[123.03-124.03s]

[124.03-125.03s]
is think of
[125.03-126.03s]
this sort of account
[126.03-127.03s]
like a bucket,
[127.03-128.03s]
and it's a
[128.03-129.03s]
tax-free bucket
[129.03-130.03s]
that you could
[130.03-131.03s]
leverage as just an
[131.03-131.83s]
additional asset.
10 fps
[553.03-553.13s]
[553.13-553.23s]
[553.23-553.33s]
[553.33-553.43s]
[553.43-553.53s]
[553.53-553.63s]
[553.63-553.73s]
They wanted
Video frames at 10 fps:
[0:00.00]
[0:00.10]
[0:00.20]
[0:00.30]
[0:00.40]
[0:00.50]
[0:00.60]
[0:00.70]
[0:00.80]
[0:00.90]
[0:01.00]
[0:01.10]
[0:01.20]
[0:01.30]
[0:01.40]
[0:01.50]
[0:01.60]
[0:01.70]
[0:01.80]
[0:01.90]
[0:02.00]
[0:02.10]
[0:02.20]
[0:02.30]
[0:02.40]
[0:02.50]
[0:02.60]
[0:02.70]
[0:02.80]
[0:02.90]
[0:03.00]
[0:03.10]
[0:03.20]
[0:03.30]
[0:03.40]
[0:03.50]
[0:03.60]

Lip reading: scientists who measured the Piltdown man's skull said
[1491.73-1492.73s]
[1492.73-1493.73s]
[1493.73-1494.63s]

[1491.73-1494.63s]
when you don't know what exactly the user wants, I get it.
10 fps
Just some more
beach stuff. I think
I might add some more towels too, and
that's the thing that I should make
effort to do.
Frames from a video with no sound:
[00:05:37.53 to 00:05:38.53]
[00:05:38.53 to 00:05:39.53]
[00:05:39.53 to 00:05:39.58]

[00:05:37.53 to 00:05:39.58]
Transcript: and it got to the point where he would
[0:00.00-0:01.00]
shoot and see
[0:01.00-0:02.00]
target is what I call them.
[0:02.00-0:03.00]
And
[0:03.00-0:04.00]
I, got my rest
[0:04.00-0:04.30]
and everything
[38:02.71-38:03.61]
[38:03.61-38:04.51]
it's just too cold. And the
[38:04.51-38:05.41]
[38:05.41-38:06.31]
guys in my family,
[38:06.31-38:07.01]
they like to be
##############################
[YOUR TASK] Return the whole listing, keeping each word as it stands.

[OUTPUT]
[123.03-124.03s]

[124.03-125.03s]
is think of
[125.03-126.03s]
this sort of account
[126.03-127.03s]
like a bucket,
[127.03-128.03s]
and it's a
[128.03-129.03s]
tax-free bucket
[129.03-130.03s]
that you could
[130.03-131.03s]
leverage as just an
[131.03-131.83s]
additional asset.
10 fps
[553.03-553.13s]
[553.13-553.23s]
[553.23-553.33s]
[553.33-553.43s]
[553.43-553.53s]
[553.53-553.63s]
[553.63-553.73s]
They wanted
Video frames at 10 fps:
[0:00.00]
[0:00.10]
[0:00.20]
[0:00.30]
[0:00.40]
[0:00.50]
[0:00.60]
[0:00.70]
[0:00.80]
[0:00.90]
[0:01.00]
[0:01.10]
[0:01.20]
[0:01.30]
[0:01.40]
[0:01.50]
[0:01.60]
[0:01.70]
[0:01.80]
[0:01.90]
[0:02.00]
[0:02.10]
[0:02.20]
[0:02.30]
[0:02.40]
[0:02.50]
[0:02.60]
[0:02.70]
[0:02.80]
[0:02.90]
[0:03.00]
[0:03.10]
[0:03.20]
[0:03.30]
[0:03.40]
[0:03.50]
[0:03.60]

Lip reading: scientists who measured the Piltdown man's skull said
[1491.73-1492.73s]
[1492.73-1493.73s]
[1493.73-1494.63s]

[1491.73-1494.63s]
when you don't know what exactly the user wants, I get it.
10 fps
Just some more
beach stuff. I think
I might add some more towels too, and
that's the thing that I should make
effort to do.
Frames from a video with no sound:
[00:05:37.53 to 00:05:38.53]
[00:05:38.53 to 00:05:39.53]
[00:05:39.53 to 00:05:39.58]

[00:05:37.53 to 00:05:39.58]
Transcript: and it got to the point where he would
[0:00.00-0:01.00]
shoot and see
[0:01.00-0:02.00]
target is what I call them.
[0:02.00-0:03.00]
And
[0:03.00-0:04.00]
I, got my rest
[0:04.00-0:04.30]
and everything
[38:02.71-38:03.61]
[38:03.61-38:04.51]
it's just too cold. And the
[38:04.51-38:05.41]
[38:05.41-38:06.31]
guys in my family,
[38:06.31-38:07.01]
they like to be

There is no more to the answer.